Credit Recovery Loans and interest thereon shall not be treated as loans or
interest, respectively, for accounting, tax or liability purposes or for the
purposes of Section 6.2(a)(i). For the purposes of Article X, the term Credit
Recovery Loan shall not include any portion of such a deemed advance which
shall have theretofore been paid to the Investment Limited Partners.
"Credit Shortfall" shall have the meaning set forth in Section 5.1(g).
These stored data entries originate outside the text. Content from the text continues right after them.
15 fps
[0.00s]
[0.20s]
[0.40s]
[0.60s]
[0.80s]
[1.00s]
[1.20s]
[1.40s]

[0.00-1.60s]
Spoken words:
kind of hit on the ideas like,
"Dayton Loan" means the HOME Investment Partnership Program loan in the
amount of $200,000 to be provided by the City to the Partnership pursuant to
the terms of the Dayton Loan Documents.
"Dayton Loan Agreement" means the HOME Agreement dated June 15, 1995
between the City and Ohio Investors detailing the terms of the Dayton Loan,
which agreement has been assigned to and assumed by the Partnership, as
amended.
"Dayton Loan Documents" means the Dayton Loan Agreement, the Dayton Loan
Mortgage, the Dayton Loan Note and all other documents executed and/or
delivered in connection with the Dayton Loan.
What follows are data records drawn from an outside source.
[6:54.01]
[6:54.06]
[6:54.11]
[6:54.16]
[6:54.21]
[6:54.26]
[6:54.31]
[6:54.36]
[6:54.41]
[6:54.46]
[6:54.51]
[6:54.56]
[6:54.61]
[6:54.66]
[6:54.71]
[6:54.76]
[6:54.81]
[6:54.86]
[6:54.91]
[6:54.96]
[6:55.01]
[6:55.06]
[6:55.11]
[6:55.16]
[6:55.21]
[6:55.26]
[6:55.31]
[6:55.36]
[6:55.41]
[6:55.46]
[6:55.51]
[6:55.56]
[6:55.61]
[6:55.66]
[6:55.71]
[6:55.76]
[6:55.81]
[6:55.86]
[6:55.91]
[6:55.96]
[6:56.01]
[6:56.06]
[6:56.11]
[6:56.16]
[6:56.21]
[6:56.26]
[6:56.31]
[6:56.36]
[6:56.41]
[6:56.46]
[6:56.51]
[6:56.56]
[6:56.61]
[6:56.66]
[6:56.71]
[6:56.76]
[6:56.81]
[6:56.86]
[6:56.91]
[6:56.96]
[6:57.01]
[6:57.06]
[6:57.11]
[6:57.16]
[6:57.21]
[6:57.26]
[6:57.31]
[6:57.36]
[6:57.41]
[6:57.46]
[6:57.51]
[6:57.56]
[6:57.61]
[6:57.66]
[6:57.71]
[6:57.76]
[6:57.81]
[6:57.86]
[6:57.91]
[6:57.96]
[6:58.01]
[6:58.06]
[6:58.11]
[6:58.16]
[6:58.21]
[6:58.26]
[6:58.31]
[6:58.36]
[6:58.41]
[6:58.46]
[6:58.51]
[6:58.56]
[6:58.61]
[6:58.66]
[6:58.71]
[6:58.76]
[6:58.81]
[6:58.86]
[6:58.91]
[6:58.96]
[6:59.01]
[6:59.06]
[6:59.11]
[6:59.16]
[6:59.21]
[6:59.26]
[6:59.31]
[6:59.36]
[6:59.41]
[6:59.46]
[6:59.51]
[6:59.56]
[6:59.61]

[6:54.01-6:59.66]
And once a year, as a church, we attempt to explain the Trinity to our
"Dayton Loan Mortgage" means the mortgage securing the Partnership's
obligations under the Dayton Loan Note.
"Dayton Loan Note" means the promissory note executed by Ohio Investors
and assured by the Partnership to evidence its obligations with respect to the
Dayton Loan.
"Debt Service Coverage Ratio" means, for any period of three (3)
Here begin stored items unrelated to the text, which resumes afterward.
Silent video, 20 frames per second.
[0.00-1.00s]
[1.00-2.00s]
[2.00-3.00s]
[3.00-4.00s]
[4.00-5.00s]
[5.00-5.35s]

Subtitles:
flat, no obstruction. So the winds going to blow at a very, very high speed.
consecutive months, with each month considered individually, a fraction, the
numerator of which is the Cash Available for Debt Service Requirements with
respect to such period and the denominator of which is the Debt Service
Requirements for such period. The achievement by the Partnership of a
specified Debt Service Coverage Ratio shall be confirmed by the Auditors and
shall be subject to the approval of the Special Limited Partner, which shall
not be unreasonably withheld, provided, however, that no objection by the
Special Limited Partner to the determination of the Auditors shall be valid
unless the General Partner is notified of such objection, and the specific
reasons therefor, within seven (7) business days following the receipt by the
Special Limited Partner of the Auditor's determination letter and in the event
that the Special Limited Partner does not so notify the General Partner within
such seven business day period, the Special Limited Partner will be deemed to
have waived its right to object to such determination.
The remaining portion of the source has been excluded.